Эта выписка свидетельствует о той спешности и реформаторском жаре, с которыми Армфельт проводил в жизнь задуманные преобразования; вместе с тем она показывает его неудовольствие на первейших чиновников Финляндии. Формализм и медленность правительственного совета были невыносимы для его страстного и горячего нрава. Сам непривычный к административным формам, он часто с нетерпением видел, что они были препятствием на пути спешного введения установлений и реформ, в полезности которых он был убежден.

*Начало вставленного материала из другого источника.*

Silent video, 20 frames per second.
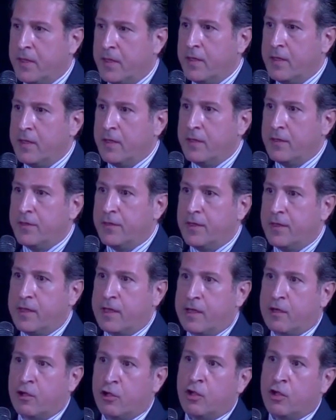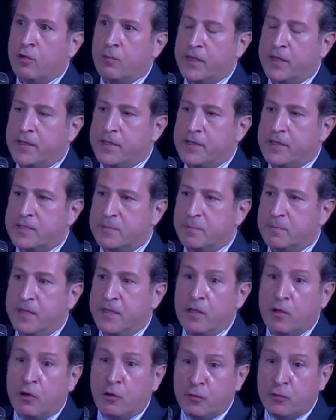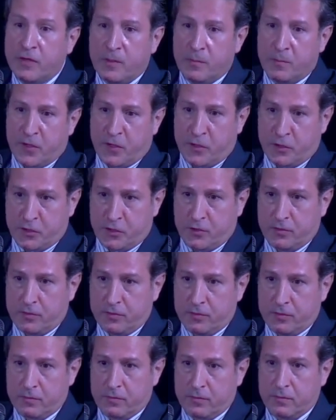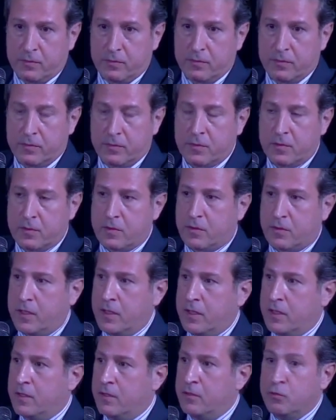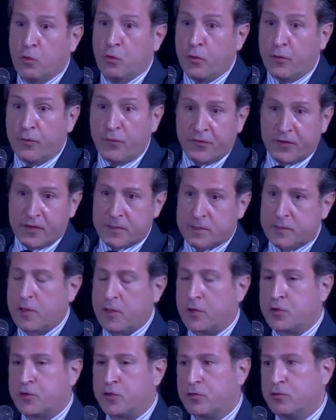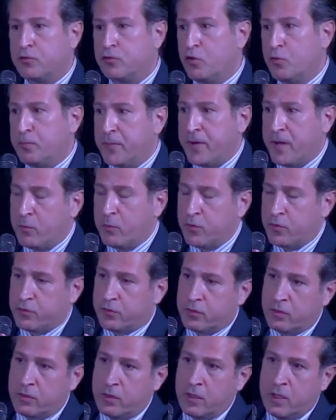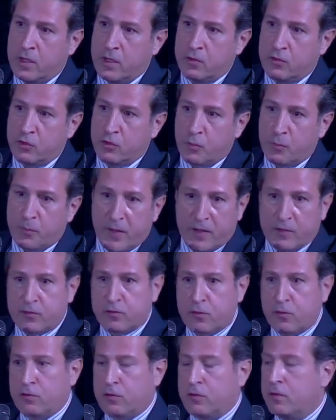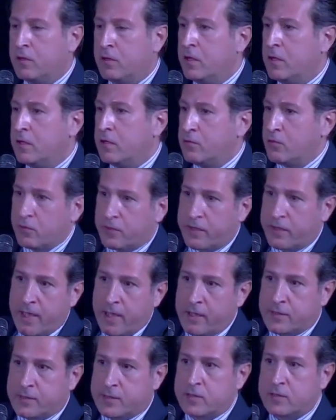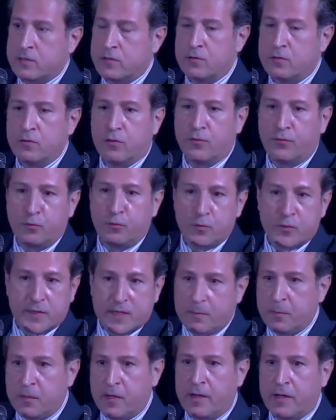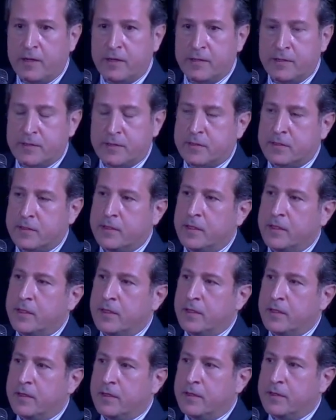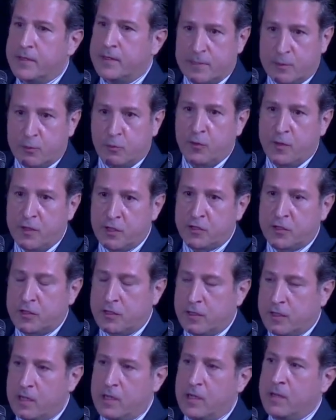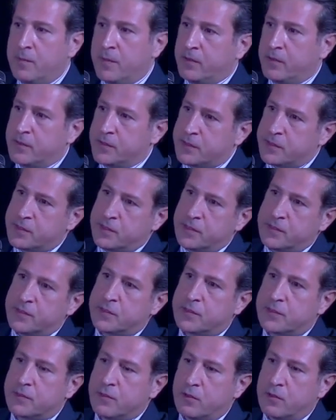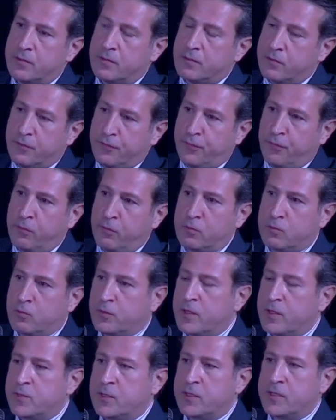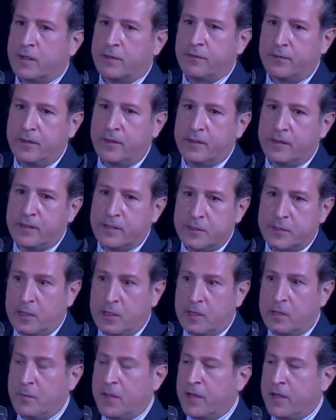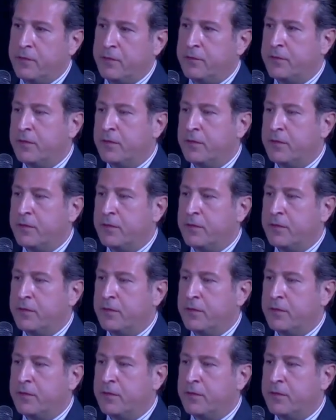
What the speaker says: The economy is beyond depression. Okay, no infrastructure, no power, no petrol, no gas, no food supplies. The situation in Lebanon since fall 2019 is really bad.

В конце октября 1811 г. Армфельт передал Императору пространное «Обозрение текущей гражданской и экономической ситуации в Финляндии», трактовавшее частью дела экономические, частью организационные вопросы. Хлебные магазины следовало бы учредить в губерниях под надзором губернаторов, читаем в этом «Обозрении». Насчет торговли в Финляндии выражаются большие надежды: её торговый флот и её способные моряки должны занять место Англии во фрахтах для России. Гельсингфорс должен бы сделаться значительным портом для транзитной торговли и пр.
Поразительным является то множество узаконений и мер, которые затем воспоследовали в течение первого года деятельности Армфельта, в качестве председателя финской комиссии.
Своим горячим участием в работе и огромным личным влиянием у Императора, Армфельт, несомненно, наложил свою индивидуальную печать на многие меры, которые тогда предпринимались. В феврале 1812 г. состоялся сенатский указ по Империи, с предложением сноситься с Финляндией не иначе, как чрез председателя финляндской комиссии, генерала барона Армфельта (П. С. Зак., № 24994). Через неделю появился именной указ Министру Юстиции о передаче из Сената Империи и Юстиц-коллегии неоконченных финляндских дел во вновь учрежденную комиссию (П. С. Зак., № 25000). Разными мерами, которыми, по мнению финляндских писателей, Армфельт закладывал краеугольные камни «государственного строя Финляндии», переносился в то же время центр тяжести внутреннего управления края из Або в Петербург и отодвигался на задний план генерал-губернатор и правительственный совет.
Армфельт вмешивался во все, стягивал в комиссию всевозможные дела, вершил все, сообразно своим желаниям и вкусам. Протокол финляндской комиссии (3 марта 23, 1812 г.) показывает, что она сочла себя в праве приступить даже к разбирательству такого прошения, которое заключало в себе жалобу, принесенную на решение правительственного совета, данное Высочайшим Его Императорского Величества Именем. рассмотрев дело, комиссия «мнением положила: возвратить оное прошение просителю с надписью чрез статс секретаря». Другую жалобу на правительственный совет поручено было рассмотреть комиссии, учрежденной для разбора дел Выборгской губернии.
Помимо комиссии финляндских дел, которая становилась центром управления Финляндии, в русской столице очень рано образовалась маленькая, но влиятельная финляндская колония.
Средоточием её являлся дом молодого Ребиндера, а главными деятелями — Спренгтпортен, Ягерхорн (Jägerhorn), Ладо и др. Не малое содействие колонии оказал также и Алопеус, уроженец Выборгской губернии, бывший наш посланник при стокгольмском дворе. Наконец, горячее участие во всех финляндских делах всегда принимало шведское посольство при русском дворе, с бароном К. фон Стедингком во главе. Оно снабжало финляндцев добрыми советами и практическими указаниями и продолжало смотреть на них, как на бывших сотоварищей по оружию и относиться к ним так, как будто у них имелось еще «общее отечество». Весной 1813 г. в Петербурге образовался еще «секретный комитет» из живших там финляндцев, поставивших себе задачей доводить до сведения Императора о необходимых реформах финляндского управления, в смысле приближения его к «родной стране». Его членами были все те же Ладо, Спренгтпортен, Ягерхорн и еще один, имя которого Армфельт из отвращения отказался назвать. «Секретный комитет» никакой деятельности не проявлял, и Армфельт очевидно преувеличивал его значение, восклицая: «все это очень печально, так как даст нашему доброму Монарху не особенно лестное мнение о духе нашей нации».